The problem, many neighbors say, is that they've been left in the dark about who the land may be sold to.
"If they were going to build something loud and noisy that made the neighborhood smell, I wouldn't like that," said Jon Dunham. "But if they're going to build something that's going to create jobs and bring money to the area then I'd be OK with that."
It may not be long before Durham gets her answer. Representatives from RACER are scheduled to give a presentation to the Lansing City Council Monday night. Council members like Carol Wood are looking forward to the information she figures to receive.
"There's an entity out there that owns this property, what we're trying to do is to understand what they're doing with the property, how they're cleaning it up, and then how they're marketing it," she said.
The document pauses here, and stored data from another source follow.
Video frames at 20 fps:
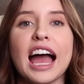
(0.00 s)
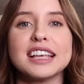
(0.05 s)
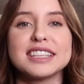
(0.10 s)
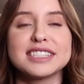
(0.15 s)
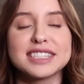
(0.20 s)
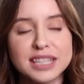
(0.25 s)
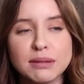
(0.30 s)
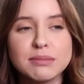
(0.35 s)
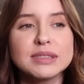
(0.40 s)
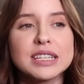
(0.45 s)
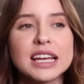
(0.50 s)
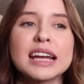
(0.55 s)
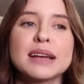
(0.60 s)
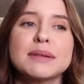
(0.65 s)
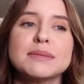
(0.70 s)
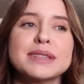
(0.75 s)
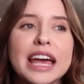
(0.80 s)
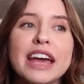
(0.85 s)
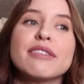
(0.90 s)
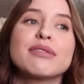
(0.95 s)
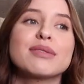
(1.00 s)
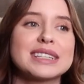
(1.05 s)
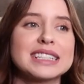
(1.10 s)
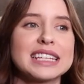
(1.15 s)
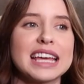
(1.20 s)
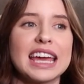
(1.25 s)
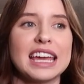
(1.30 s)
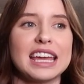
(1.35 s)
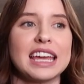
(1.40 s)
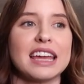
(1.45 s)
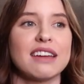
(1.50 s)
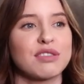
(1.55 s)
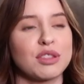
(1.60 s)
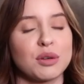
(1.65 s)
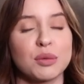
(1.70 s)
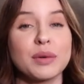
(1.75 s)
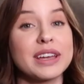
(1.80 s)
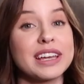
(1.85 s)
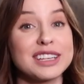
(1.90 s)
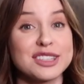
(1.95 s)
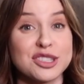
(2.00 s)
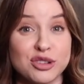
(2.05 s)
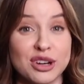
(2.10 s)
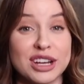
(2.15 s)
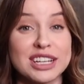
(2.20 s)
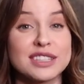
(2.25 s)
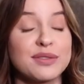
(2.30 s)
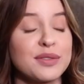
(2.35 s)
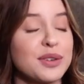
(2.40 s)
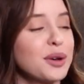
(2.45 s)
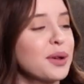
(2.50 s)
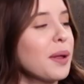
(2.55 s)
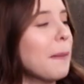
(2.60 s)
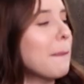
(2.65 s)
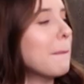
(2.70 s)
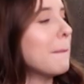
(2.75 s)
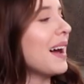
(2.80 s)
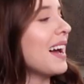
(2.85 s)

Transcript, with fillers: sometimes every day if the week is stressful,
Wood was one of several council members that raised concerns at a Committee of the Whole meeting July 14. Council members voiced questions about maintenance, transparency and environmental issues like groundwater contamination.
"When we're talking anything that deals near our water system, we want to be confident that there are no issues out there and I think those are things that we need as a body to be able to ask RACER," said Wood.
Wood is concerned about what she says is an underground plume of a chemical known as 1,4-dioxane. RACER says it has been working with the Department of Environmental Quality to test plants, soil and groundwater.
RACER says the plume does not extend to municipal water supply wells and isn't likely to affect drinking water in the future.
Wood also wants to make sure that whatever takes the place of the GM site is beneficial for the neighborhood.
"RACER has made some commitments to the west side neighborhood," she said. "So we just want to make sure those commitments are followed through and that people feel better about what the situation is."
Mayor Virg Bernero says he hears -- and even has shared -- some of the concerns of nearby residents. But he says he has complete confidence in RACER.
"We have an assurance that the site will be properly cleaned up," he said. "We have an assurance that most communities never get."
The city isn't fighting with a private company, Bernero said, and the money is in the bank, giving him confidence things will be done right.
The local RACER property spans Lansing and Lansing Township, meaning there could be two different sites with two different developments.
Unless the redevelopment changes the zoning, the city council has no say, Wood said. All it would take is approval from the mayor to move forward.